My family is comprised of total carnivores! My daughter is so bad that I swear she would suck the marrow right from the bone. I’m more of a boneless kind of girl… and now, I’m more of a vegetarian, which is funnier I suppose. This recipe is so forgiving… super easy, basic and I promise you will impress your dinner guests every time! This is a must try recipe if hosting a dinner party, having family over or the quintessential Sunday dinner.
4-6 lbs of short ribs, rinsed
3 large carrots, peeled and roughly chopped
1/2 of a large yellow onion, diced
1-2 cups of red wine (something you would drink)
Freshly ground pepper
Preheat your oven to 375 degrees. Wash your short ribs and line them up on a platter. Pat dry with a paper towel and discard the towel. Salt and pepper each rib really well, pressing in the seasoning. Do this on both sides. While the meat comes up to room temperature, place your large Dutch oven over a medium/high flame and add some olive oil. Pour enough into the pan that the bottom has a good coating (a few glugs). Then, once hot, add the meat, without overcrowding, and cover. Brown each side for about 3-4 minutes. Once both sides are nice and browned, remove and place on a platter to rest. To the pan with the meat drippings/oil, add your carrots and onion. Cook for about 6-8 minutes or until the onion is translucent.

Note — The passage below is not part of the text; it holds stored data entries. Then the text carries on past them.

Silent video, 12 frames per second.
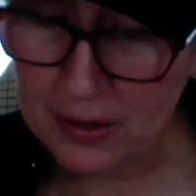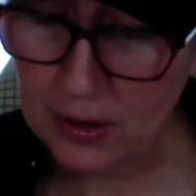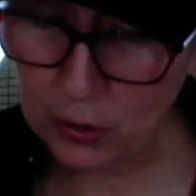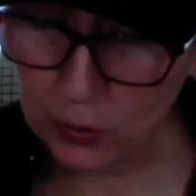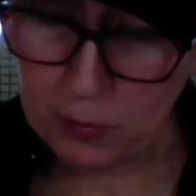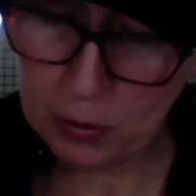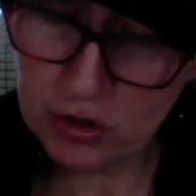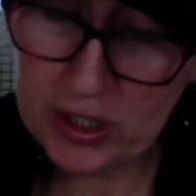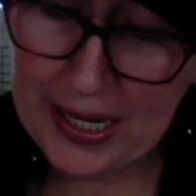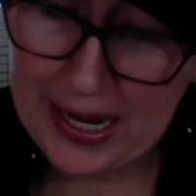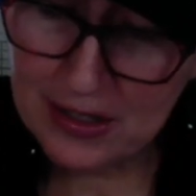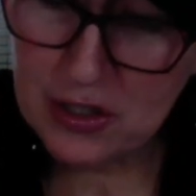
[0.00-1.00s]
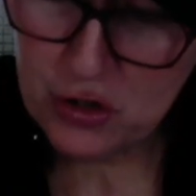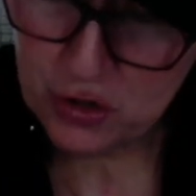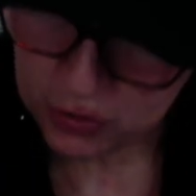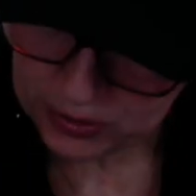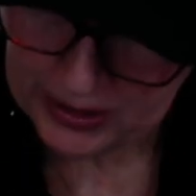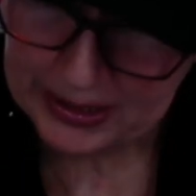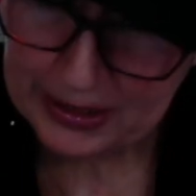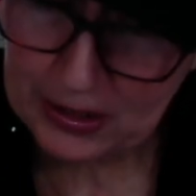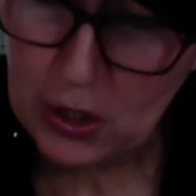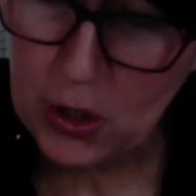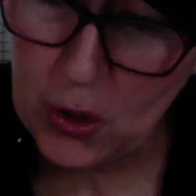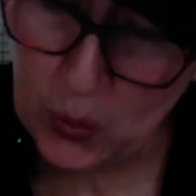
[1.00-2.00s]
whom Moshe had stricken
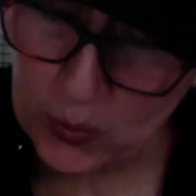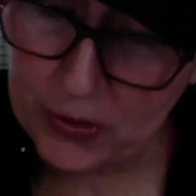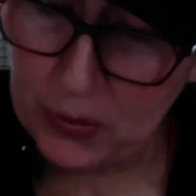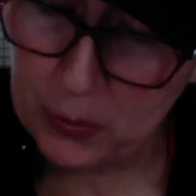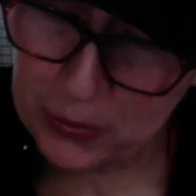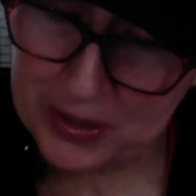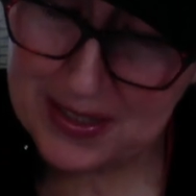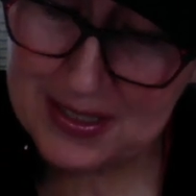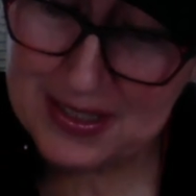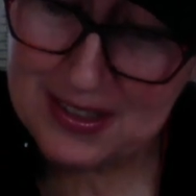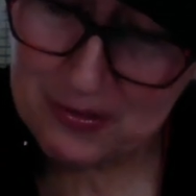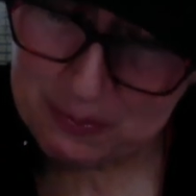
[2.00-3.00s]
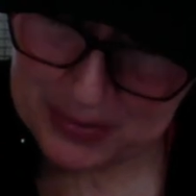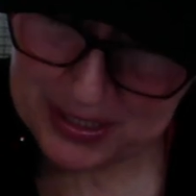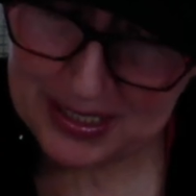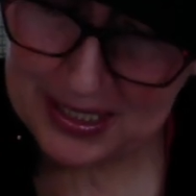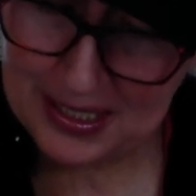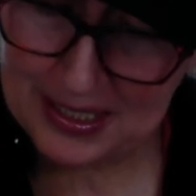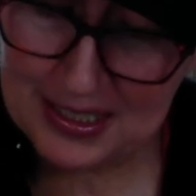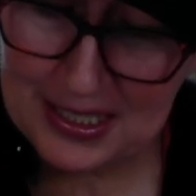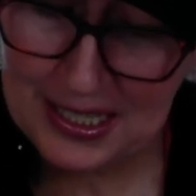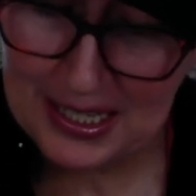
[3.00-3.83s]
with the princes of Midian,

Add your meat back to the pan and toss to coat with the veggies. Turn the heat off. Add the wine (enough to come up about 1-2 inches in the pan) and cover. Place in the oven. I cook this for 2-3 hours, checking every 30-40 minutes on the wine level. Add as needed. Remove from the oven for about 15 minutes before serving to let the meat rest. I keep it covered and the cast iron keeps the meat nice and hot. Serve with potatoes – I’m serving it with corn on the cob and roasted maple sweet potatoes chunks. Add mashed potatoes would be the perfect comfort meal too!